* **Task brief**
From the records below, transcribe only the lines running from the one with "[0:44.50-0:45.50]" through the one with "[00:12:40.65 to 00:12:41.55]". Keep both of those end lines.

##### Dataset

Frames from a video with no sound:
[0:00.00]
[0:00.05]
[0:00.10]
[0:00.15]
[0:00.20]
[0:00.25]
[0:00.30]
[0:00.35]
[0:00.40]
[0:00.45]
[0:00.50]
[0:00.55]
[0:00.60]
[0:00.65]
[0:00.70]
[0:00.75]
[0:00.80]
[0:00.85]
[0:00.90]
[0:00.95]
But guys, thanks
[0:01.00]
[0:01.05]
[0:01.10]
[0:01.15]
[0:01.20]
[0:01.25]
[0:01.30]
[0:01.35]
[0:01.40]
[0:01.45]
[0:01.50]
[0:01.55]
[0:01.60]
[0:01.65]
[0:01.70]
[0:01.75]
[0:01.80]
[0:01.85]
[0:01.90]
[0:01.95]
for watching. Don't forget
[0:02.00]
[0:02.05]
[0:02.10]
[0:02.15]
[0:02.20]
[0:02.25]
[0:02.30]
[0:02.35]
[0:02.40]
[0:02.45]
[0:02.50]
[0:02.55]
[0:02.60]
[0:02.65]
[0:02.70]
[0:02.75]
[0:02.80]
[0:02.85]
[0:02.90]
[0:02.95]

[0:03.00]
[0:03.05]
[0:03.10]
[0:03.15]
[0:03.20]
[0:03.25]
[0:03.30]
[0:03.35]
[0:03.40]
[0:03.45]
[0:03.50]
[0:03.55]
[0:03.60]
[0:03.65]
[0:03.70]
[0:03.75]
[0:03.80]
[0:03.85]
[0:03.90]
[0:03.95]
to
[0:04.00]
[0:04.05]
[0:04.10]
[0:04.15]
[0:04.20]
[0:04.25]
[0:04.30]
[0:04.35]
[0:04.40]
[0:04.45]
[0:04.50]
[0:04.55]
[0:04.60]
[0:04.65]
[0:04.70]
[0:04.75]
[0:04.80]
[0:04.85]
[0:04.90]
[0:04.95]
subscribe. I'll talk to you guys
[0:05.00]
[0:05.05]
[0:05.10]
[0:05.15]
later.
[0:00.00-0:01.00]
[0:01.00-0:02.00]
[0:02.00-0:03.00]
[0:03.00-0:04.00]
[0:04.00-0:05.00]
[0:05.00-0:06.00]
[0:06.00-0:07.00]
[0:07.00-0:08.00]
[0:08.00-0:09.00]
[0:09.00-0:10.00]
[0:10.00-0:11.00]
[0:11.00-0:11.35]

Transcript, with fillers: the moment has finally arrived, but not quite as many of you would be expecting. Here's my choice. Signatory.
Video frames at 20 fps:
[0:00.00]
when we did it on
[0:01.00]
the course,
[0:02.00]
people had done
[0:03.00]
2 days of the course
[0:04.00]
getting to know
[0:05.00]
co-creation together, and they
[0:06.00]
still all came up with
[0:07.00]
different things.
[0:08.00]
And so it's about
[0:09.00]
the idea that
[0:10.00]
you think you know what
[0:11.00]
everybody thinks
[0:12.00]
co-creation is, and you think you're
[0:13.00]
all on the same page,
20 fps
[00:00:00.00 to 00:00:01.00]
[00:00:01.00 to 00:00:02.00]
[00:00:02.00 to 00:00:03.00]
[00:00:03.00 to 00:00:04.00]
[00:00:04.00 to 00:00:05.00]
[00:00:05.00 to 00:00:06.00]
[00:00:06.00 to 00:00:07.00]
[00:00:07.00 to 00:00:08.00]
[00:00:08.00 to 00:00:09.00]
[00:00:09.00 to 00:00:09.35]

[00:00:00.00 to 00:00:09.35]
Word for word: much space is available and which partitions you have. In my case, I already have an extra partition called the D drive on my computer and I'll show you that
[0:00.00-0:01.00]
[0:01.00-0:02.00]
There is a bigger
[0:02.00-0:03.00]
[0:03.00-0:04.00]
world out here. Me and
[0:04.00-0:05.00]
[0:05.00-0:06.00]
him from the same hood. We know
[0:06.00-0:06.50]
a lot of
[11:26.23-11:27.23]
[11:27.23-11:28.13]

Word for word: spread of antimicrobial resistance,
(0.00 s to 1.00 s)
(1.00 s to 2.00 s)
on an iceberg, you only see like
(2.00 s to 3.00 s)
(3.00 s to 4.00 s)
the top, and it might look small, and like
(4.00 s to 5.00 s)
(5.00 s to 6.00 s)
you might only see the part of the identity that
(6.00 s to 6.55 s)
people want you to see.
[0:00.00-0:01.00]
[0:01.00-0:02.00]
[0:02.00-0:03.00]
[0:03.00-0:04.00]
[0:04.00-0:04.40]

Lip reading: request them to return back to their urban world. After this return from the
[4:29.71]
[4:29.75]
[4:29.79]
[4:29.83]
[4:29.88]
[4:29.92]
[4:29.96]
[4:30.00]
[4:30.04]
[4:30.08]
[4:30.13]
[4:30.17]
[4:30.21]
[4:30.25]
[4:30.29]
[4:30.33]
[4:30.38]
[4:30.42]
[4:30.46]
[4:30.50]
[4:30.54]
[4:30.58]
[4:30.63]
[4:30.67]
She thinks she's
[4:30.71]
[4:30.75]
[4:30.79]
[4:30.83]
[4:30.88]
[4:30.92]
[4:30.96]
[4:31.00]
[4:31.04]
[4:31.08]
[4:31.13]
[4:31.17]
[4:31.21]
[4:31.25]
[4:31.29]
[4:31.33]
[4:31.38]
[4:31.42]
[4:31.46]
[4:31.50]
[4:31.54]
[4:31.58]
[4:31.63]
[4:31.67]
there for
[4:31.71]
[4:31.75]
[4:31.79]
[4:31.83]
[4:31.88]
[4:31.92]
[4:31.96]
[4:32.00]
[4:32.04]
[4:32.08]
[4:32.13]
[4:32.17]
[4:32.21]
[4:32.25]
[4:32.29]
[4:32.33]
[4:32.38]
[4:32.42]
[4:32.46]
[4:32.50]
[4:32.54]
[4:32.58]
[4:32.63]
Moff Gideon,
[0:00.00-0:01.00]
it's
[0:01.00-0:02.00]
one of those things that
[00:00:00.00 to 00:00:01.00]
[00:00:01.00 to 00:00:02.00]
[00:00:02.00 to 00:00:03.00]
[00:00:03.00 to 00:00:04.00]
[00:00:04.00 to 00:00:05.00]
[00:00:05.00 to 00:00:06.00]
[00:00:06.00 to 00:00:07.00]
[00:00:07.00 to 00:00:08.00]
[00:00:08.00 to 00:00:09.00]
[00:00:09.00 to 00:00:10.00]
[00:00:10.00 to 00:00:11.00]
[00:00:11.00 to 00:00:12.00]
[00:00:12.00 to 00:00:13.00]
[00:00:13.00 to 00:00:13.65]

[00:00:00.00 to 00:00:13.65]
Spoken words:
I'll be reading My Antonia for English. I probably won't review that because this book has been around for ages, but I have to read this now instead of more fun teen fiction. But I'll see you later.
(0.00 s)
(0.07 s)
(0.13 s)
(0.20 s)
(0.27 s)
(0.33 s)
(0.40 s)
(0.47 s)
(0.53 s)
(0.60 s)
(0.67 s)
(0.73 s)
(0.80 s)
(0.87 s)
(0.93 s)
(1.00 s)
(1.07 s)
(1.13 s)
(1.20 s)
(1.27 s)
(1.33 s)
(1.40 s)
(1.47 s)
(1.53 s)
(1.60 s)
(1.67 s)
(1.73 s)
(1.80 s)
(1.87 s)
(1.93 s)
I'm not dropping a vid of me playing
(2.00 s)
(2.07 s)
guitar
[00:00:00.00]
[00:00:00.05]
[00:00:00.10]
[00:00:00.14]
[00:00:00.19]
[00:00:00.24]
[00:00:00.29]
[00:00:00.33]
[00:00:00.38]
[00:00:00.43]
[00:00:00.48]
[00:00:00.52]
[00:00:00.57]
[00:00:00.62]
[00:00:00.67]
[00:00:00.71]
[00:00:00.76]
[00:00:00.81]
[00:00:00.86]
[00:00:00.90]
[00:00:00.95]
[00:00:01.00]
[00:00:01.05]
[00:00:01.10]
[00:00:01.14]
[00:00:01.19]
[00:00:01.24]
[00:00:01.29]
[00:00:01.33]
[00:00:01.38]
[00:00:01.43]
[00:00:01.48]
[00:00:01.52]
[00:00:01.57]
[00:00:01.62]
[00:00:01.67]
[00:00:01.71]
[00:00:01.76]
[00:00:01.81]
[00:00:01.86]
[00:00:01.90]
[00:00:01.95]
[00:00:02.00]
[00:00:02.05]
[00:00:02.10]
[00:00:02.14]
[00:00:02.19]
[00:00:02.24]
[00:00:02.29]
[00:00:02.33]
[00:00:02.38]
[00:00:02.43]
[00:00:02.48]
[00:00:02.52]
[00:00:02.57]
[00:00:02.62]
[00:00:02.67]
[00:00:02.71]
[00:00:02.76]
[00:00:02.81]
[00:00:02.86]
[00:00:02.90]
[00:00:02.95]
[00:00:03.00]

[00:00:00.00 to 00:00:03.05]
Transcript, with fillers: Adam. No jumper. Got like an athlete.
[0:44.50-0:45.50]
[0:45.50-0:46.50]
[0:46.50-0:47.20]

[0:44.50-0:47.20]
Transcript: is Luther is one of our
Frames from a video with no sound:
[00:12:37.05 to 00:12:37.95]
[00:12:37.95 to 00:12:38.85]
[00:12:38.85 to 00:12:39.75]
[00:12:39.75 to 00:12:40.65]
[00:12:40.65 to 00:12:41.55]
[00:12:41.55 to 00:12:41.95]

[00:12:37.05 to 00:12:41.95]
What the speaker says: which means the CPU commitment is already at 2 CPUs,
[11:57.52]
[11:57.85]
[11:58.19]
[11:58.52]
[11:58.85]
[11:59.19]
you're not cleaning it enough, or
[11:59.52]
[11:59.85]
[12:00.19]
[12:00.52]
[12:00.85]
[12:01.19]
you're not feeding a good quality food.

##########

* **Your response**
[0:44.50-0:45.50]
[0:45.50-0:46.50]
[0:46.50-0:47.20]

[0:44.50-0:47.20]
Transcript: is Luther is one of our
Frames from a video with no sound:
[00:12:37.05 to 00:12:37.95]
[00:12:37.95 to 00:12:38.85]
[00:12:38.85 to 00:12:39.75]
[00:12:39.75 to 00:12:40.65]
[00:12:40.65 to 00:12:41.55]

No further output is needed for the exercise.